REQUIRED ACTION => Word for word and without images, transcribe all of the records.

(Collected data entries)
○ ○ ○ ○

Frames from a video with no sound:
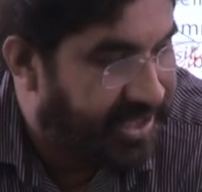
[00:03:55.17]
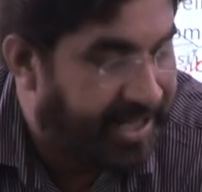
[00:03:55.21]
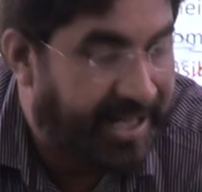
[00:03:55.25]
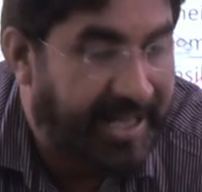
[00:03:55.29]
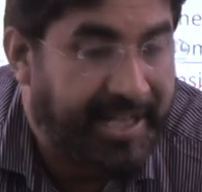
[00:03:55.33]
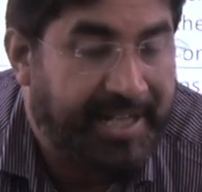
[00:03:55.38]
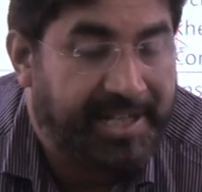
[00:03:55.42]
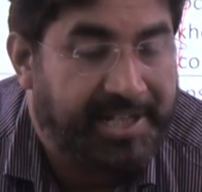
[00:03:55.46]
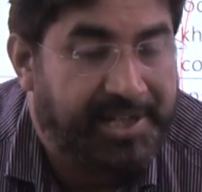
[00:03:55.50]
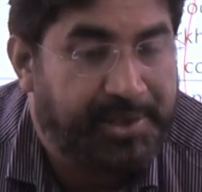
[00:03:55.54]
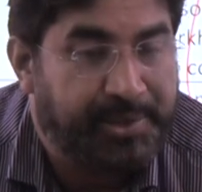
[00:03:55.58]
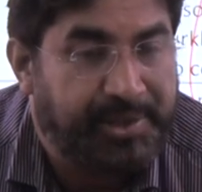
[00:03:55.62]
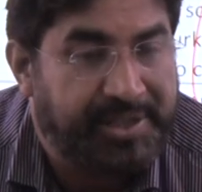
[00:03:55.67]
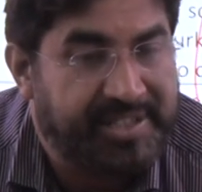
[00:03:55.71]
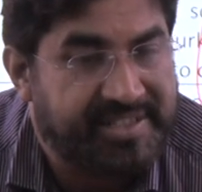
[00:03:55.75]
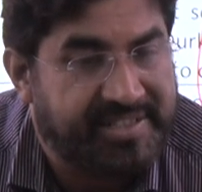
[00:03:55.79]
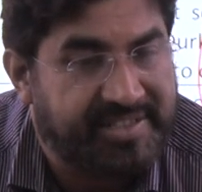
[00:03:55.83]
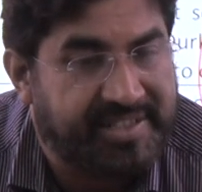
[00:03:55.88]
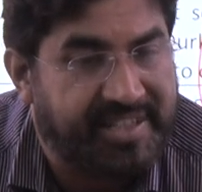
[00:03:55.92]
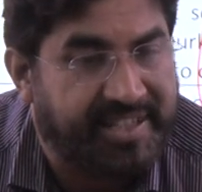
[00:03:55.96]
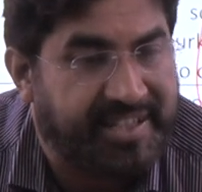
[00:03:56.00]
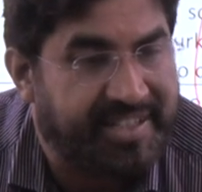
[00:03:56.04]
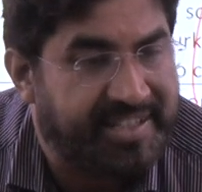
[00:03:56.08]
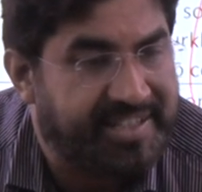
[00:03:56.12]

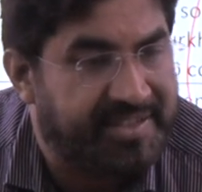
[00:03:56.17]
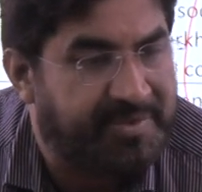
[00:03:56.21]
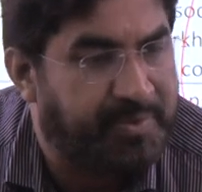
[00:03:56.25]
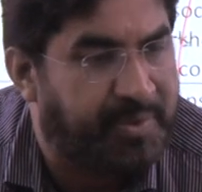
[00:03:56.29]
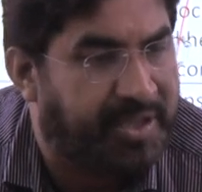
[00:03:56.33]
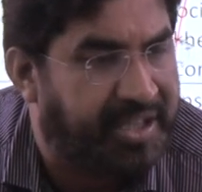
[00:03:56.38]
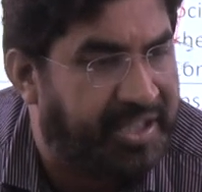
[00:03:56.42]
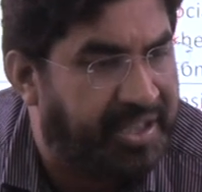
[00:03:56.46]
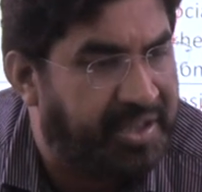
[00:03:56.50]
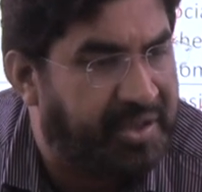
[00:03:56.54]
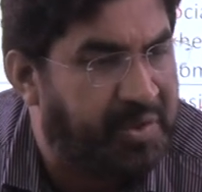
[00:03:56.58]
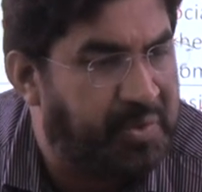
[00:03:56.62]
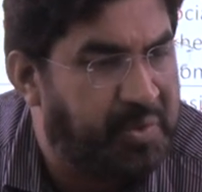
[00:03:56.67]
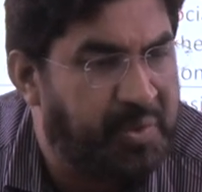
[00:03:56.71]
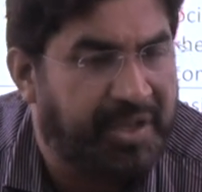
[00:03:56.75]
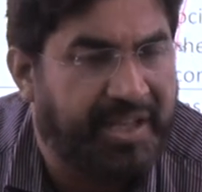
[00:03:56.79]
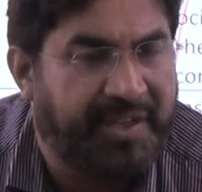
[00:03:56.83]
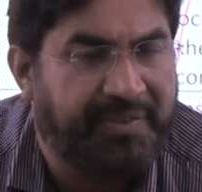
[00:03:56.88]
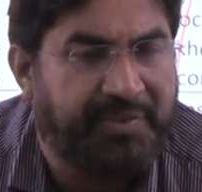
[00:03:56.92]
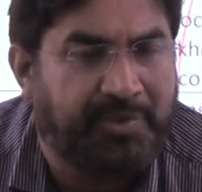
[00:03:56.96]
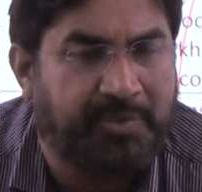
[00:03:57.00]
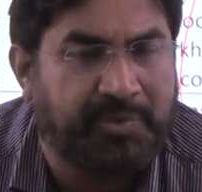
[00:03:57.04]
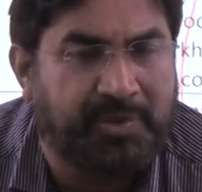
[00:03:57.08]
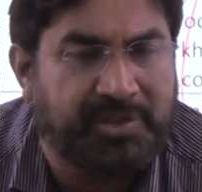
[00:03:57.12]
Altruistic is one who
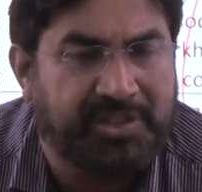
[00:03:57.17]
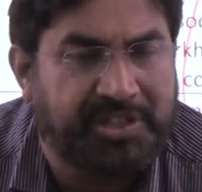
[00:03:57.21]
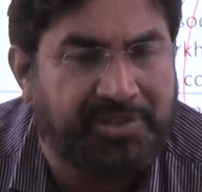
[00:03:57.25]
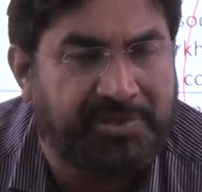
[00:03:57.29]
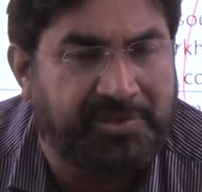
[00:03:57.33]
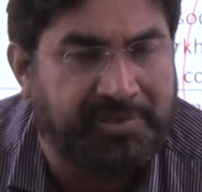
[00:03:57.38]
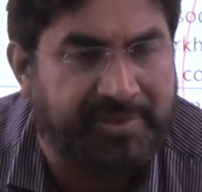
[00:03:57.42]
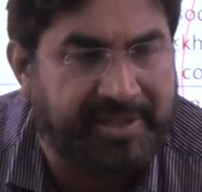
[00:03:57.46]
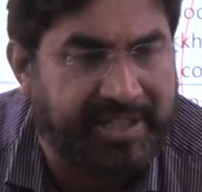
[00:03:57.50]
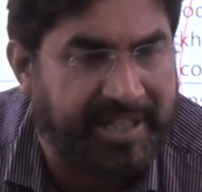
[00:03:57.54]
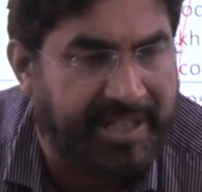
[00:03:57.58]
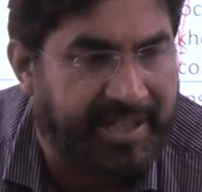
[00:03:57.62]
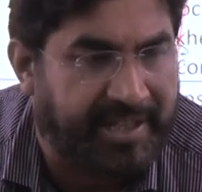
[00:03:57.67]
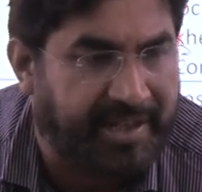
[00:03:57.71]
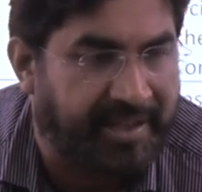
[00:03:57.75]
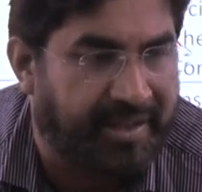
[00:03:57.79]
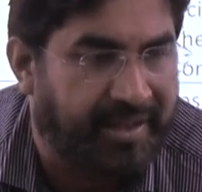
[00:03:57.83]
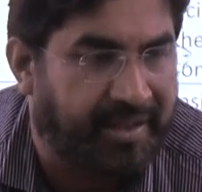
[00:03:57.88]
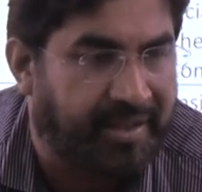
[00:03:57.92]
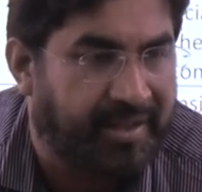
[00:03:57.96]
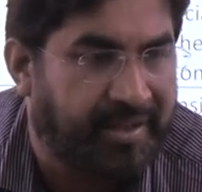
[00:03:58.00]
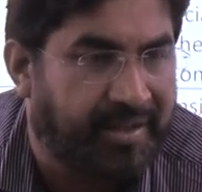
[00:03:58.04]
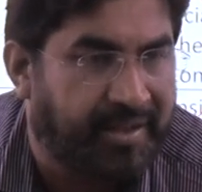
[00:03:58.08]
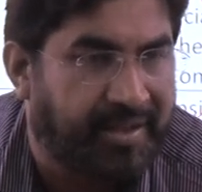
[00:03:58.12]
lives for the
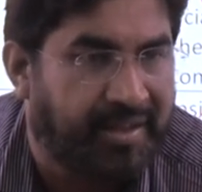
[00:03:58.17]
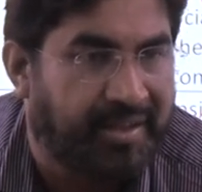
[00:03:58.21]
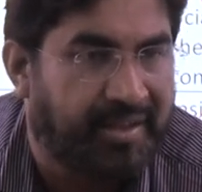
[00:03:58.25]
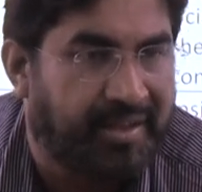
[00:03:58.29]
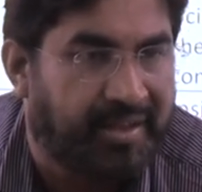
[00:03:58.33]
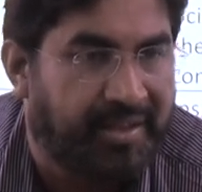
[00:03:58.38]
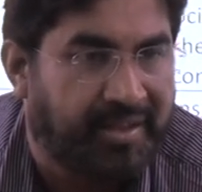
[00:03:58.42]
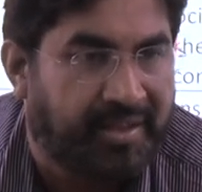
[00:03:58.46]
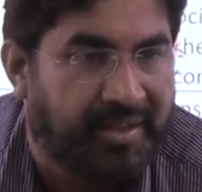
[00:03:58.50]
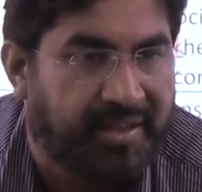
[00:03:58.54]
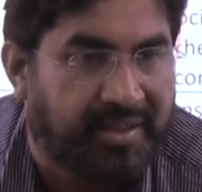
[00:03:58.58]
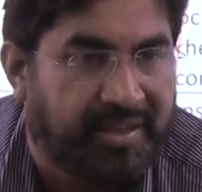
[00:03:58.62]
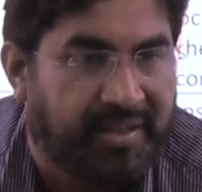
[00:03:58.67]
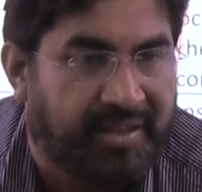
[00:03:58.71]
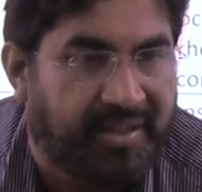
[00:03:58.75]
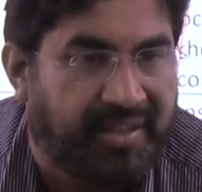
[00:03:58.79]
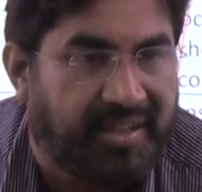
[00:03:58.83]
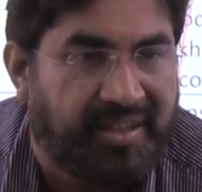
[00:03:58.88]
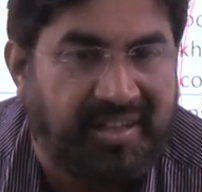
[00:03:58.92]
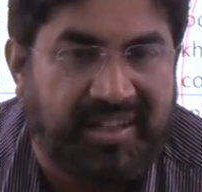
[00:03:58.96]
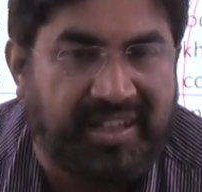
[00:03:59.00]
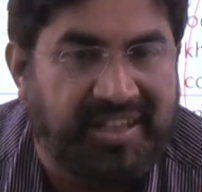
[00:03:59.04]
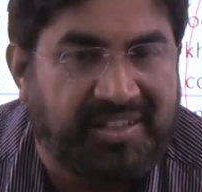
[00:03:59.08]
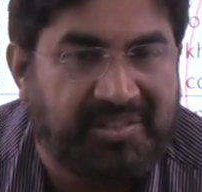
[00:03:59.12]
society.
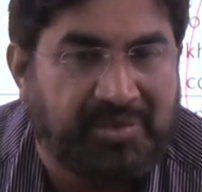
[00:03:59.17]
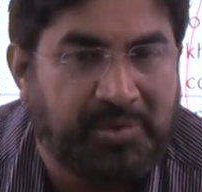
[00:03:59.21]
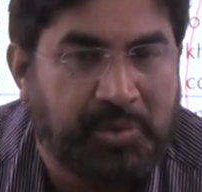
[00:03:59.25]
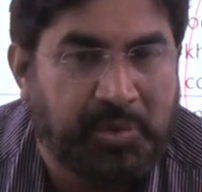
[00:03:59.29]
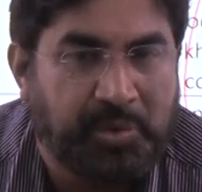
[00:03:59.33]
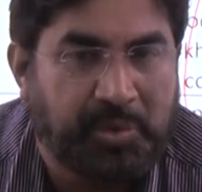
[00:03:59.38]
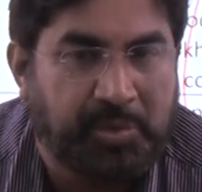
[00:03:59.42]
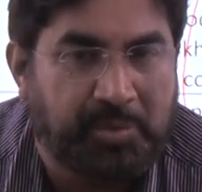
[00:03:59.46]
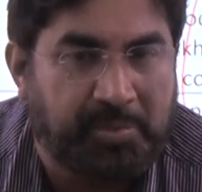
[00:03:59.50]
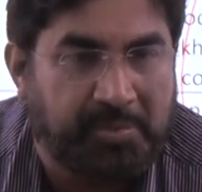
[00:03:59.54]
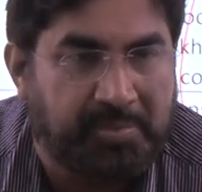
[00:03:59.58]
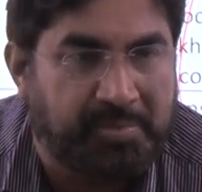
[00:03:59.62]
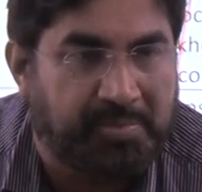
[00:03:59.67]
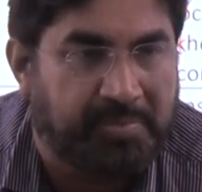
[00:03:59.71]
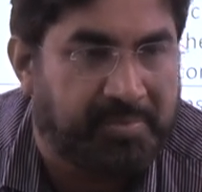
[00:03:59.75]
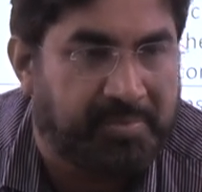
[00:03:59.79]
He has no,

○ ○ ○ ○

TASK ANSWER =>
Frames from a video with no sound:
[00:03:55.17]
[00:03:55.21]
[00:03:55.25]
[00:03:55.29]
[00:03:55.33]
[00:03:55.38]
[00:03:55.42]
[00:03:55.46]
[00:03:55.50]
[00:03:55.54]
[00:03:55.58]
[00:03:55.62]
[00:03:55.67]
[00:03:55.71]
[00:03:55.75]
[00:03:55.79]
[00:03:55.83]
[00:03:55.88]
[00:03:55.92]
[00:03:55.96]
[00:03:56.00]
[00:03:56.04]
[00:03:56.08]
[00:03:56.12]

[00:03:56.17]
[00:03:56.21]
[00:03:56.25]
[00:03:56.29]
[00:03:56.33]
[00:03:56.38]
[00:03:56.42]
[00:03:56.46]
[00:03:56.50]
[00:03:56.54]
[00:03:56.58]
[00:03:56.62]
[00:03:56.67]
[00:03:56.71]
[00:03:56.75]
[00:03:56.79]
[00:03:56.83]
[00:03:56.88]
[00:03:56.92]
[00:03:56.96]
[00:03:57.00]
[00:03:57.04]
[00:03:57.08]
[00:03:57.12]
Altruistic is one who
[00:03:57.17]
[00:03:57.21]
[00:03:57.25]
[00:03:57.29]
[00:03:57.33]
[00:03:57.38]
[00:03:57.42]
[00:03:57.46]
[00:03:57.50]
[00:03:57.54]
[00:03:57.58]
[00:03:57.62]
[00:03:57.67]
[00:03:57.71]
[00:03:57.75]
[00:03:57.79]
[00:03:57.83]
[00:03:57.88]
[00:03:57.92]
[00:03:57.96]
[00:03:58.00]
[00:03:58.04]
[00:03:58.08]
[00:03:58.12]
lives for the
[00:03:58.17]
[00:03:58.21]
[00:03:58.25]
[00:03:58.29]
[00:03:58.33]
[00:03:58.38]
[00:03:58.42]
[00:03:58.46]
[00:03:58.50]
[00:03:58.54]
[00:03:58.58]
[00:03:58.62]
[00:03:58.67]
[00:03:58.71]
[00:03:58.75]
[00:03:58.79]
[00:03:58.83]
[00:03:58.88]
[00:03:58.92]
[00:03:58.96]
[00:03:59.00]
[00:03:59.04]
[00:03:59.08]
[00:03:59.12]
society.
[00:03:59.17]
[00:03:59.21]
[00:03:59.25]
[00:03:59.29]
[00:03:59.33]
[00:03:59.38]
[00:03:59.42]
[00:03:59.46]
[00:03:59.50]
[00:03:59.54]
[00:03:59.58]
[00:03:59.62]
[00:03:59.67]
[00:03:59.71]
[00:03:59.75]
[00:03:59.79]
He has no,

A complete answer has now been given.